**Records for this exercise**
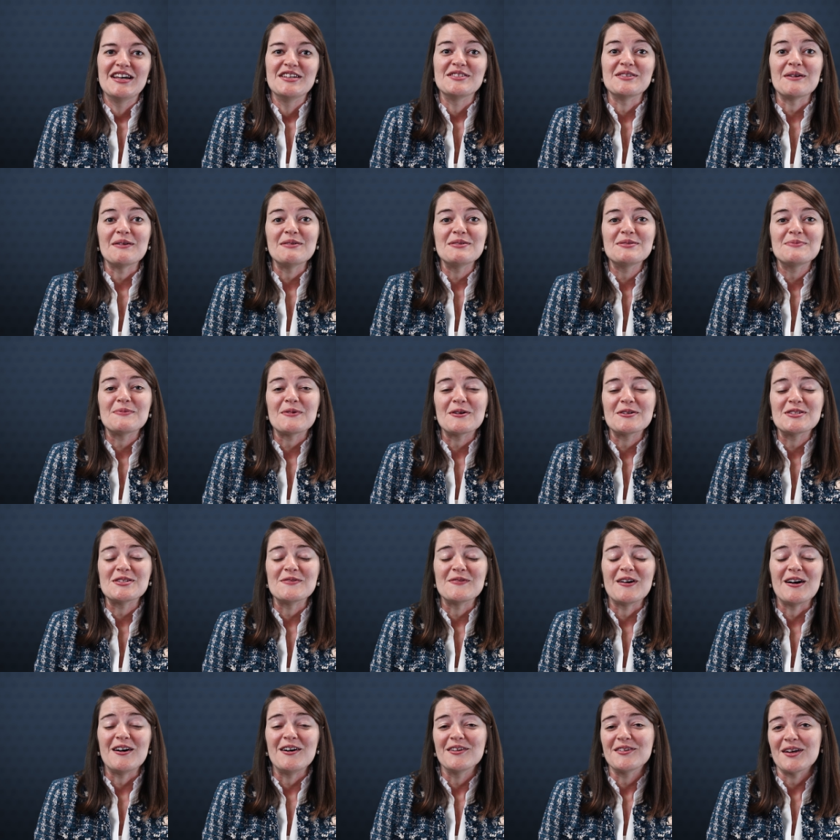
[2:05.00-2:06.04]
So I was parts
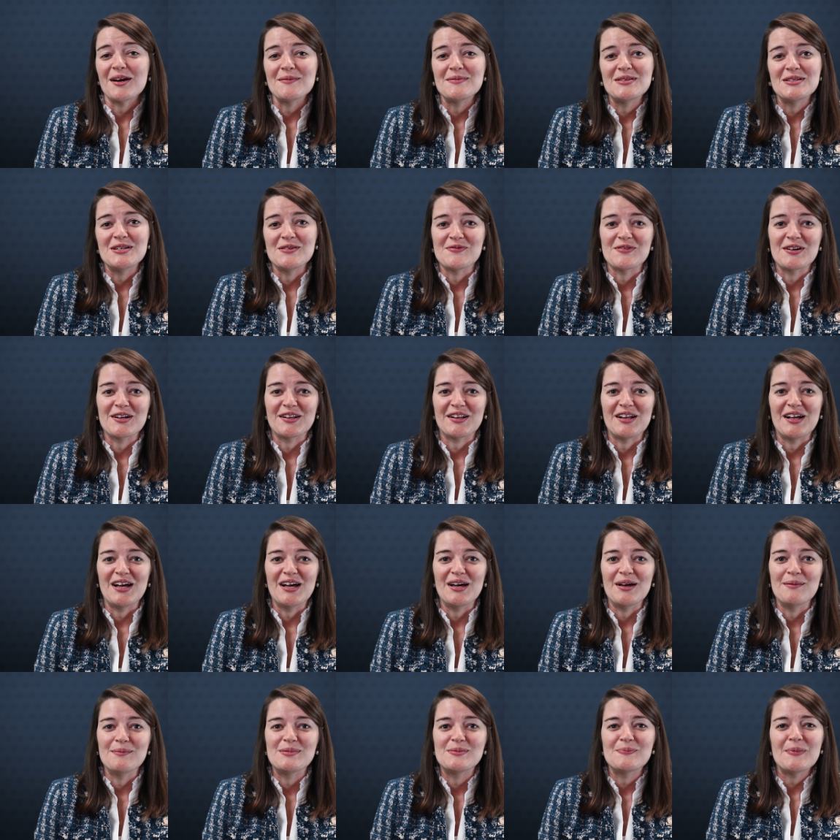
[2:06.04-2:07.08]
of all types of different
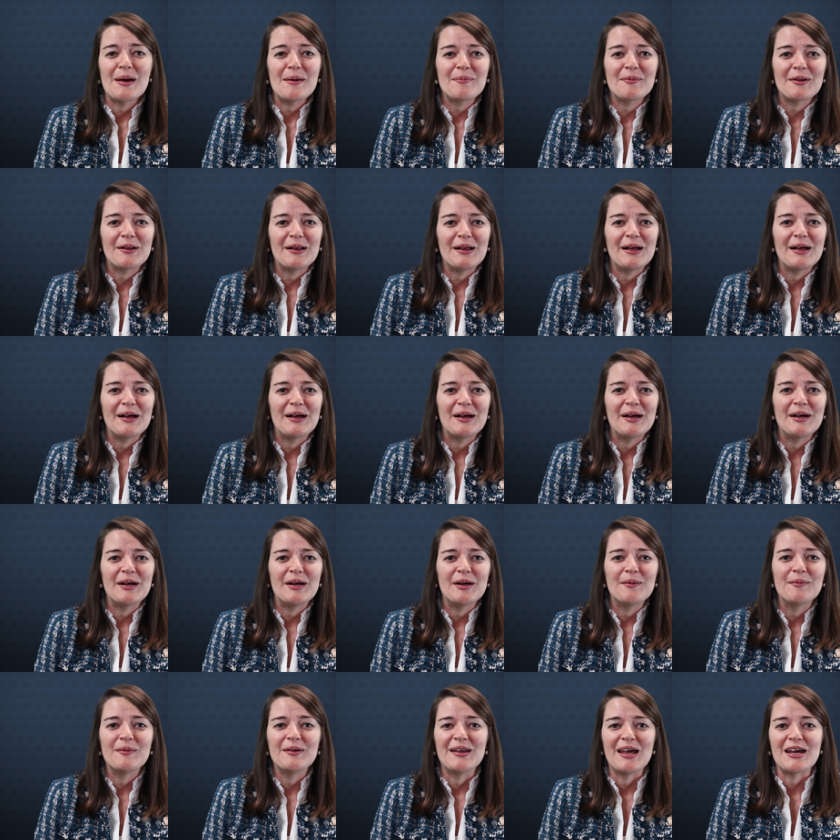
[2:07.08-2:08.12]
clubs, pep
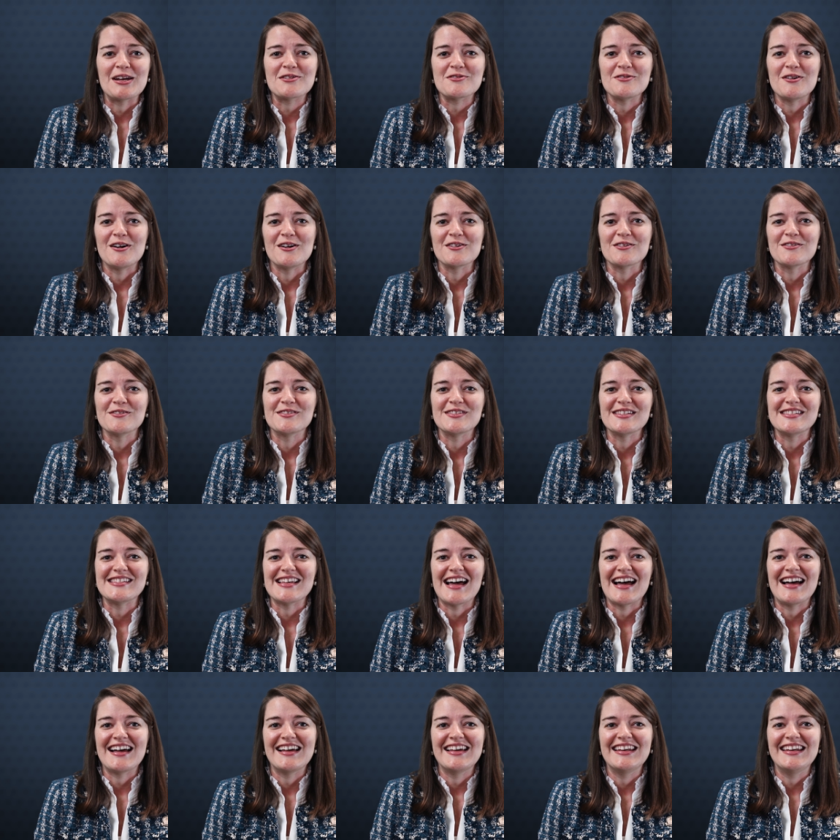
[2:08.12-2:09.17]
club, National Honor
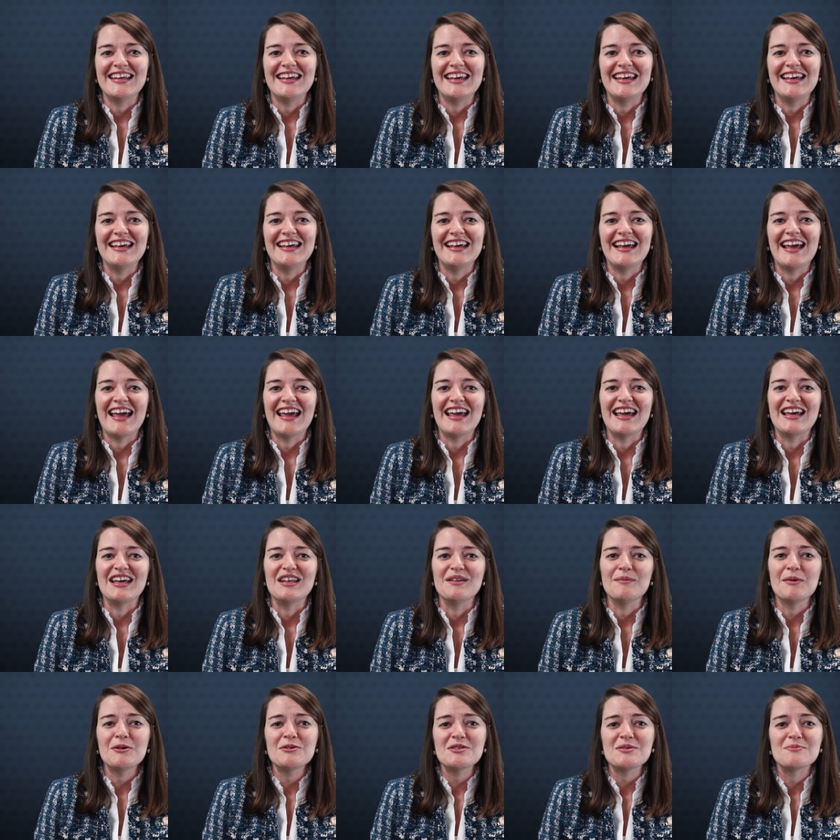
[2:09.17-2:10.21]
Society,
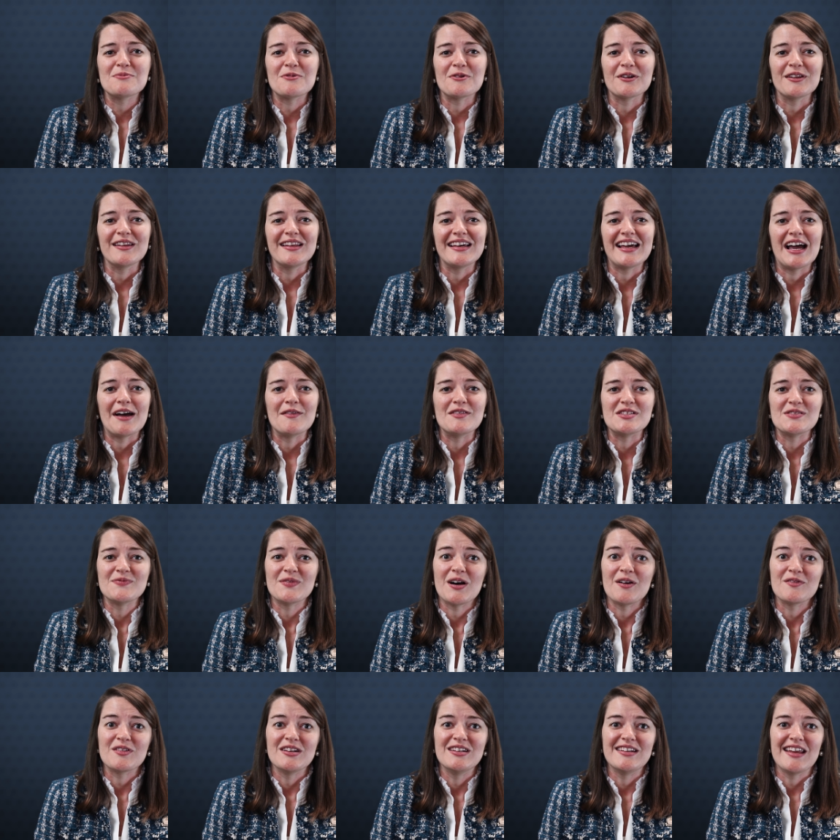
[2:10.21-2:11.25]
and most importantly, I was
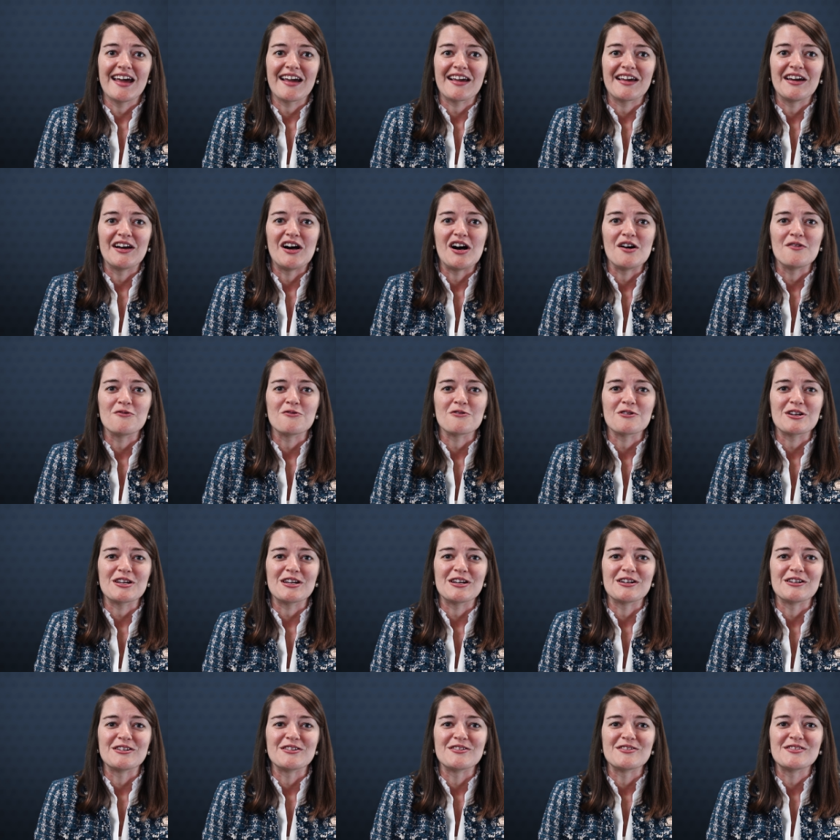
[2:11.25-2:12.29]
involved in DECA all four
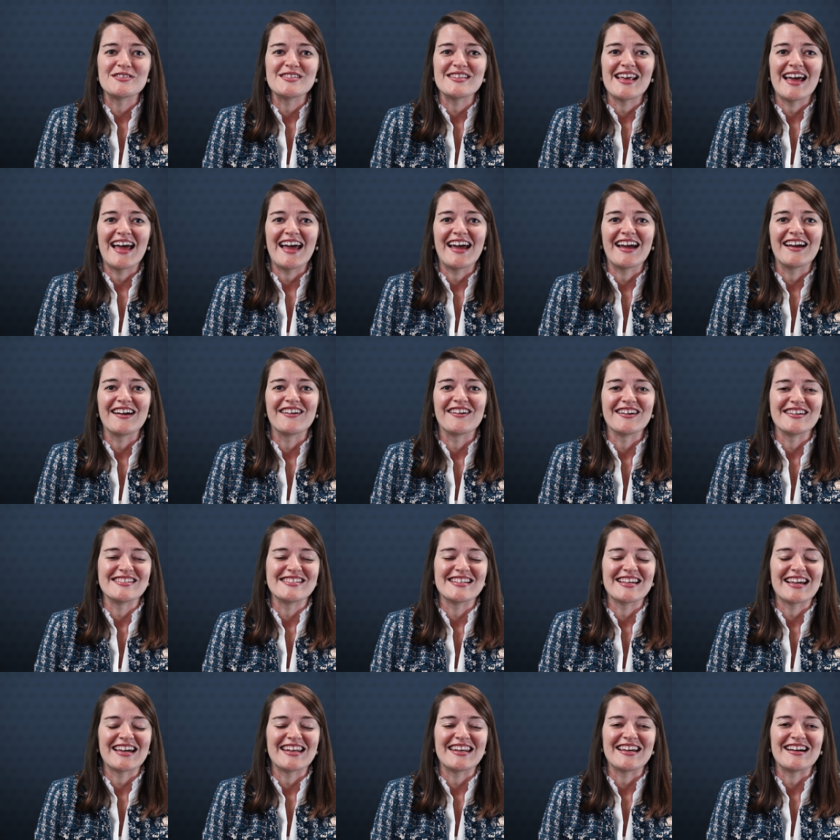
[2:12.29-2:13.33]
years at
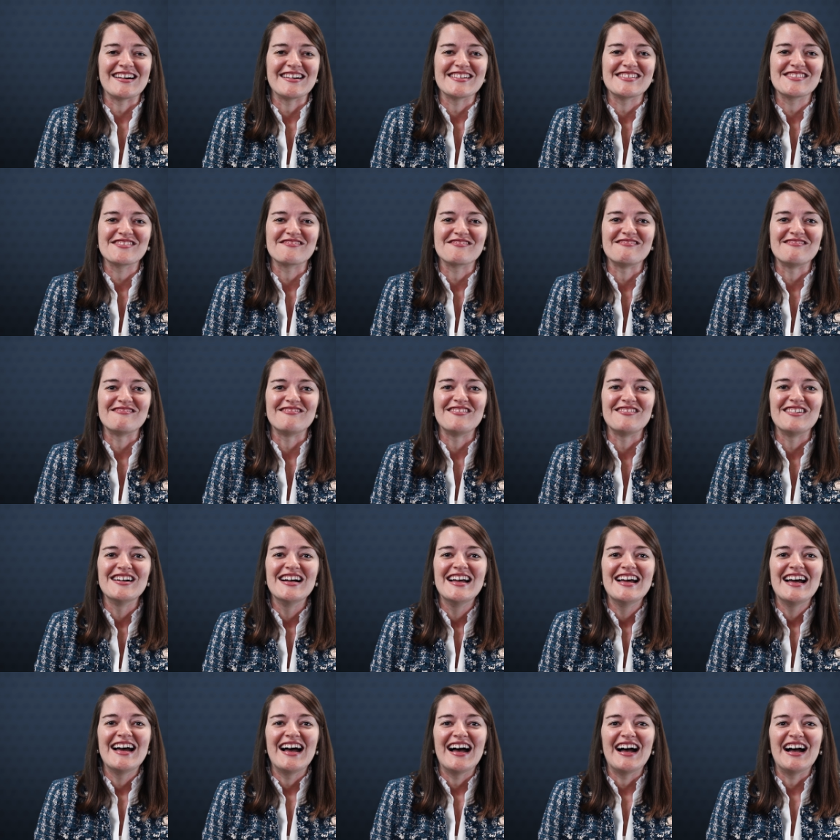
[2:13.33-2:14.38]
Grayson County High School.
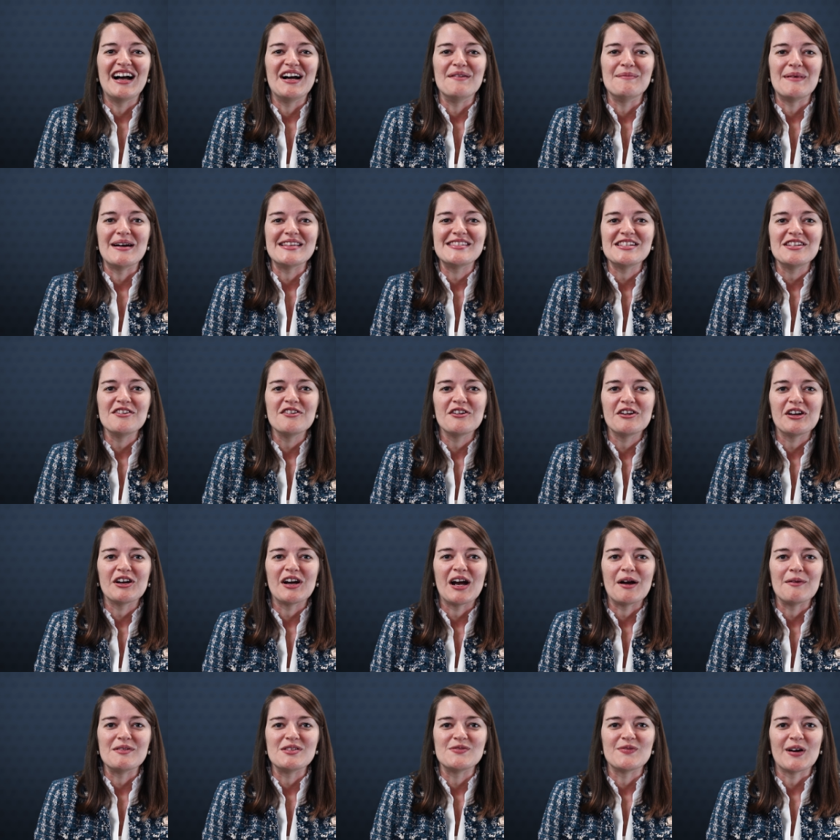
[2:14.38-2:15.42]
Um, my senior year,
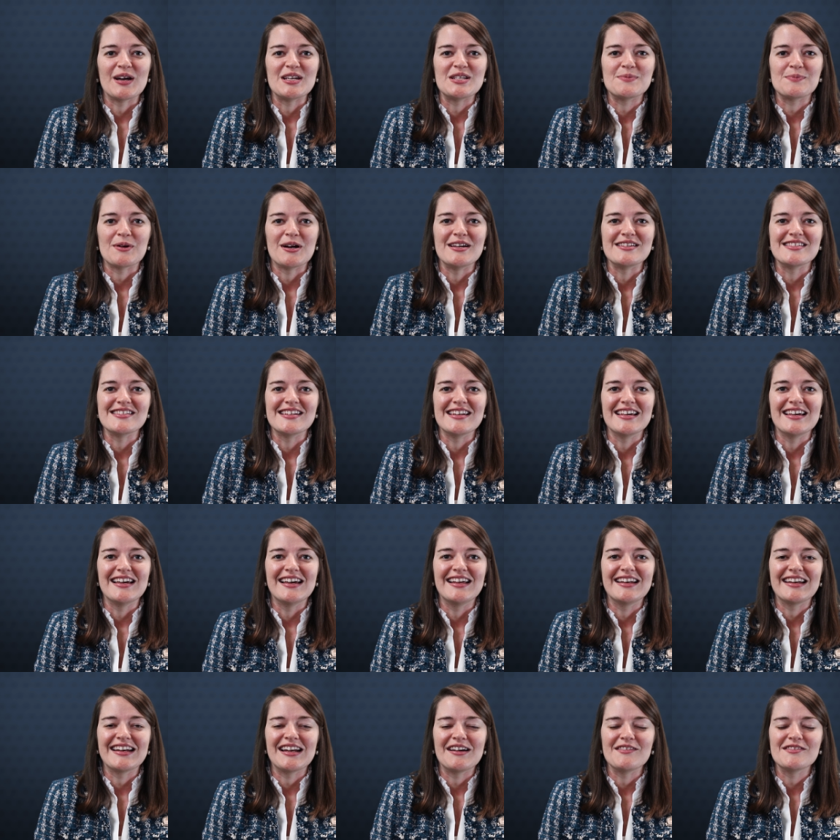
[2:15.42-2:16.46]
I was vice
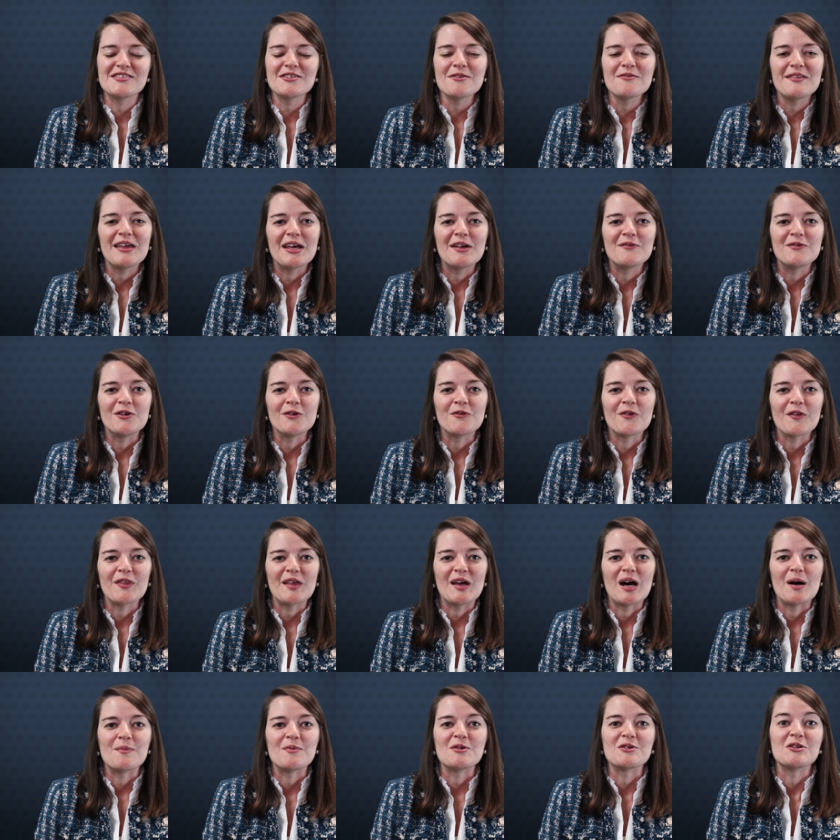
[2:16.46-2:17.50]
president, and I was so thankful for
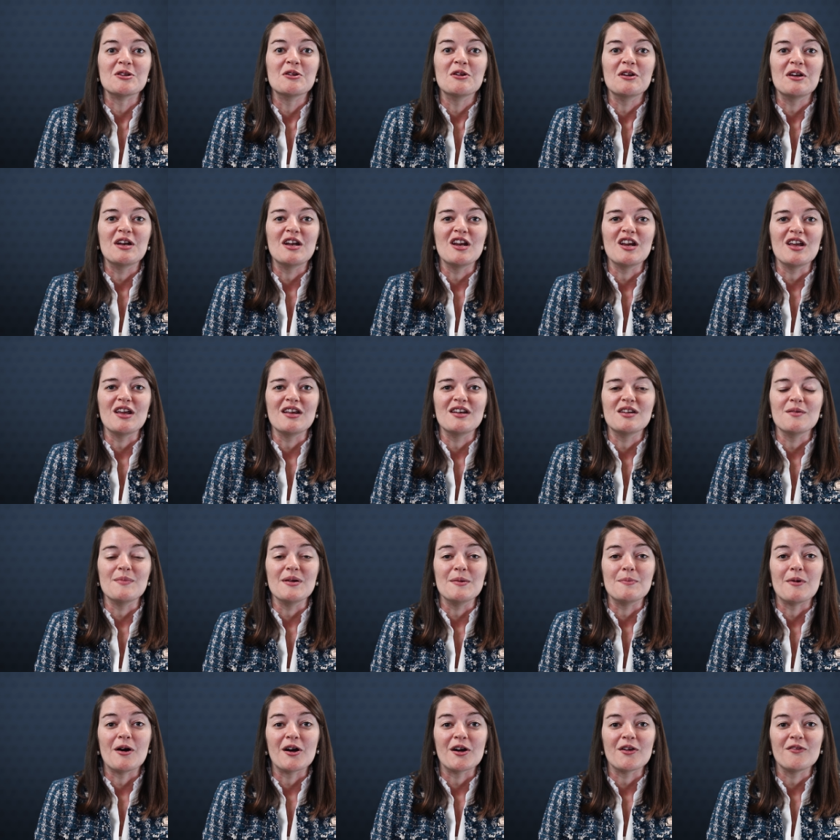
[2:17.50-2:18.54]
the opportunity to
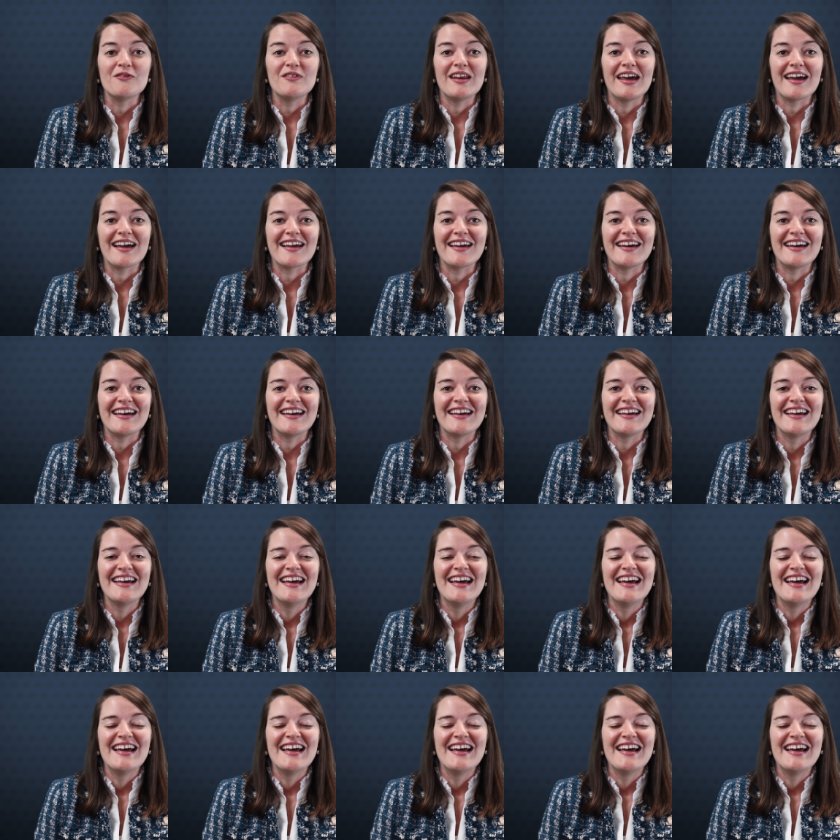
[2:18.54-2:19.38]
be part of DECA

**Goal of the exercise**
Could you return exactly the lines starting with the one that contains "[2:14.38-2:15.42]" and ending with the last line of the data above? Leave the pictures out.

**Answer to this task**
[2:14.38-2:15.42]
Um, my senior year,
[2:15.42-2:16.46]
I was vice
[2:16.46-2:17.50]
president, and I was so thankful for
[2:17.50-2:18.54]
the opportunity to
[2:18.54-2:19.38]
be part of DECA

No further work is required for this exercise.